Species of butterfly

Bematistes pseudeuryta is a species of butterfly in the family Nymphalidae. It is found in Angola, the Democratic Republic of the Congo, Sudan and western Uganda.

==Description==

P. pseudeuryta Godm. & Salv. (dewitzi Stgr.) (58 c). This species has been the subject of a regrettable muddle. In describing their species Godman and Salvin expressly say that the example was designated by Dr. Staudinger pseudeuryta spec, nov.. But in Iris (vol. 9, p. 210) Staudinger writes that he obtained Acraea excisa Btlr. in rather large numbers from the Cameroons and Gaboon and formerly sent it out as Acr. pseudeuryta in litt. Consequently, in my work Rhopalocera Aethiopica I regarded P. excisa and pseudeuryta as the same species.
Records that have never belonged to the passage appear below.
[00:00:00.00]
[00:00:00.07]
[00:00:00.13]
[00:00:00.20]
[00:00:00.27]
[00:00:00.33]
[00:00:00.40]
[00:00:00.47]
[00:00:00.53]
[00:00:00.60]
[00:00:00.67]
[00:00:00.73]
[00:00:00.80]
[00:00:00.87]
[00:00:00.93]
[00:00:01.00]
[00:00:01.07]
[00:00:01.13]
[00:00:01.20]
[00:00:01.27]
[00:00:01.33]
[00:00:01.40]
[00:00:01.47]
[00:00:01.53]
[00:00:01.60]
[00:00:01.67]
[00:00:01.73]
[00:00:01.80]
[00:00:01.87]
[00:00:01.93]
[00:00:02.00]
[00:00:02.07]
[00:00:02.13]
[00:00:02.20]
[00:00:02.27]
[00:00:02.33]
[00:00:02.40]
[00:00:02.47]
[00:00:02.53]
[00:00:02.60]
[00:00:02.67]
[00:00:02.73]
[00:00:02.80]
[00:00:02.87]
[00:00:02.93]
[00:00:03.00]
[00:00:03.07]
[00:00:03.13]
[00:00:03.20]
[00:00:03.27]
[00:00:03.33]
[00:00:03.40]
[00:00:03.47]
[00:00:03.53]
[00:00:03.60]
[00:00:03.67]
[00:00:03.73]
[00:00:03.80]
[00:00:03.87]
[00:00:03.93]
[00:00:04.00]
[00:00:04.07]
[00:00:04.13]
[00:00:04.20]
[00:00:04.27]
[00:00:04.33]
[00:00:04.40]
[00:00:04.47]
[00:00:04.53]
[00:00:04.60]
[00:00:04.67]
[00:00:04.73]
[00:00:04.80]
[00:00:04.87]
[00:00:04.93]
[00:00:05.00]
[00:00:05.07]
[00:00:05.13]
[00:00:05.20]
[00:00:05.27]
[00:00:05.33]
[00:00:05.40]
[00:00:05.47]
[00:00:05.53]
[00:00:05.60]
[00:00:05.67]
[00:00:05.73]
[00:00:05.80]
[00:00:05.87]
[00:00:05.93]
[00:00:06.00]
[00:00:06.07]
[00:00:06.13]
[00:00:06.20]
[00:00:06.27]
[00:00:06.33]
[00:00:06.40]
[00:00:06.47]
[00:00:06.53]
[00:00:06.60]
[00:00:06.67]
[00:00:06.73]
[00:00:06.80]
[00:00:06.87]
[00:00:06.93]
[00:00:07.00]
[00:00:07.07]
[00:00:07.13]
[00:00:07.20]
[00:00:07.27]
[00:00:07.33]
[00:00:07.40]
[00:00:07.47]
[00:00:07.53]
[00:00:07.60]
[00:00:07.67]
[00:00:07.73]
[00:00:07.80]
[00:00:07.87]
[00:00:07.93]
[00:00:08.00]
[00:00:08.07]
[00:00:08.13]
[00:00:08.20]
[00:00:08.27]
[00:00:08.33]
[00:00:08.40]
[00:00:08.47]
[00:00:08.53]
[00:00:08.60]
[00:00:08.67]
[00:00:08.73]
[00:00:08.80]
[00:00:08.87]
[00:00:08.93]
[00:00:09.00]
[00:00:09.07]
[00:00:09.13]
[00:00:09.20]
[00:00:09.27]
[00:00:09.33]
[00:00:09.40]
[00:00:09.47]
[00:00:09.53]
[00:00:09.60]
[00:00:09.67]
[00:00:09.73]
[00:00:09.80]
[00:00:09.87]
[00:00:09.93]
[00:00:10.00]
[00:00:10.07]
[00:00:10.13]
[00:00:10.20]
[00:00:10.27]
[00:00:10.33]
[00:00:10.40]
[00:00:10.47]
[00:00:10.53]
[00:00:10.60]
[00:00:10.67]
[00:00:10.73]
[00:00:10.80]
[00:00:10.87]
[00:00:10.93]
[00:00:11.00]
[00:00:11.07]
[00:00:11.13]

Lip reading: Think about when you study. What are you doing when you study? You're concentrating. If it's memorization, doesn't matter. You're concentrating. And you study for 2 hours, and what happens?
Now, however, Dr. Jordan, who has doubtless examined the type of pseudeuryta, has discovered that pseudeuryta Godm. & Salv. is identical with dewitzi Stgr. and not with excisa. Staudinger must therefore have formerly confused dewitzi and excisa. And the males are really very similar above, as a glance at the figures (58 c) shows, but they are very easily distinguished by the basal half of the hindwing in pseudeuryta being dark brown beneath, distally bounded by a whitish median band, whilst in excisa the entire under surface has the ground-colour almost the same uniform light brown-yellow and lacks the median band. - male fore wing black-brown above with orange-yellow transverse band of almost uniform breadth, which reaches the hindmargin but scarcely the distal margin and on the proximal side is encroached upon in cellules 1 b and 3 by the dark ground-colour; the spots in cellules 1 b- 3 are triangularly incised distally. The hindwing is brown-yellow above, with narrow blackish marginal band 3–4 mm. in breadth and not sharply defined and the basal area more or less darkened; the under surface of the hindwing has a dark brown basal area and a whitish median band, 5–7 mm. in breadth, which becomes gradually narrower towards the costal margin. The under surface of the forewing only differs from the upper in the lighter and duller transverse band. The female is unknown to me. Congo and Angola. - angulata Suff. (59 b) seems from the description only to differ from pseudeuryta in having the marginal band on the upperside of the hindwing narrower at the anal angle and the median band whitish in the middle and perhaps belongs rather to macarista. Southern Congo region near Mukenge.